**Work task**
Please make an exact transcription of the records, keeping the pictures out of it.

Saved data entries:
= Beginning of Section =

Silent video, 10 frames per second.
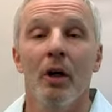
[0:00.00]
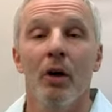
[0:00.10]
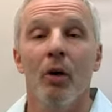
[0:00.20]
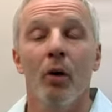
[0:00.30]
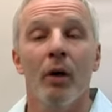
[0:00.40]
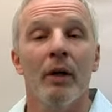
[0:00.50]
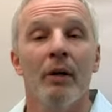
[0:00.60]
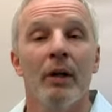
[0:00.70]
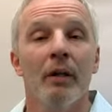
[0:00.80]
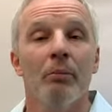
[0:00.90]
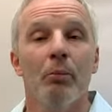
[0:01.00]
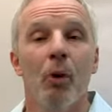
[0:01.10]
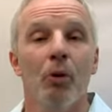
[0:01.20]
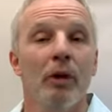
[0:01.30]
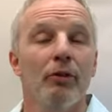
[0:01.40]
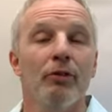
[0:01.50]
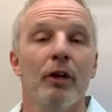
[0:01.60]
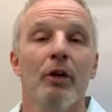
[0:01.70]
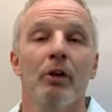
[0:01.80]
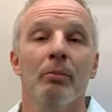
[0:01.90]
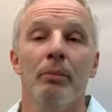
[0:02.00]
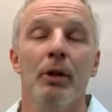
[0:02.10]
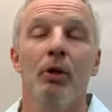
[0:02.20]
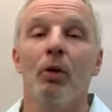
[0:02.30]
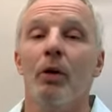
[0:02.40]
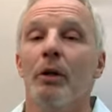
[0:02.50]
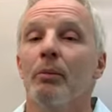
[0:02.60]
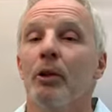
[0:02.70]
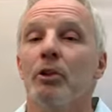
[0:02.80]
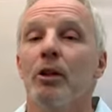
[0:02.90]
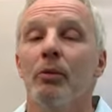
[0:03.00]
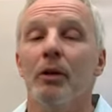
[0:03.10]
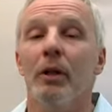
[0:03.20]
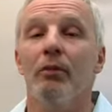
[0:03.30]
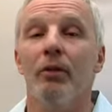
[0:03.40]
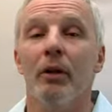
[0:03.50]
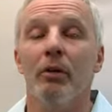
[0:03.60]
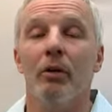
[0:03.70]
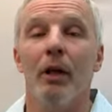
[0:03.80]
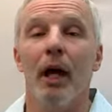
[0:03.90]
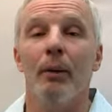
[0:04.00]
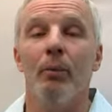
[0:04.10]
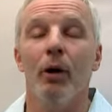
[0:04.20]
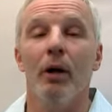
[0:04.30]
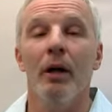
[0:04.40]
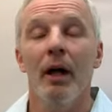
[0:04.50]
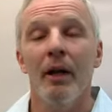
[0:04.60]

or in the moldy figured mural commission that we did for the local library.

= End of Section =

**Result of this task**
Silent video, 10 frames per second.
[0:00.00]
[0:00.10]
[0:00.20]
[0:00.30]
[0:00.40]
[0:00.50]
[0:00.60]
[0:00.70]
[0:00.80]
[0:00.90]
[0:01.00]
[0:01.10]
[0:01.20]
[0:01.30]
[0:01.40]
[0:01.50]
[0:01.60]
[0:01.70]
[0:01.80]
[0:01.90]
[0:02.00]
[0:02.10]
[0:02.20]
[0:02.30]
[0:02.40]
[0:02.50]
[0:02.60]
[0:02.70]
[0:02.80]
[0:02.90]
[0:03.00]
[0:03.10]
[0:03.20]
[0:03.30]
[0:03.40]
[0:03.50]
[0:03.60]
[0:03.70]
[0:03.80]
[0:03.90]
[0:04.00]
[0:04.10]
[0:04.20]
[0:04.30]
[0:04.40]
[0:04.50]
[0:04.60]

or in the moldy figured mural commission that we did for the local library.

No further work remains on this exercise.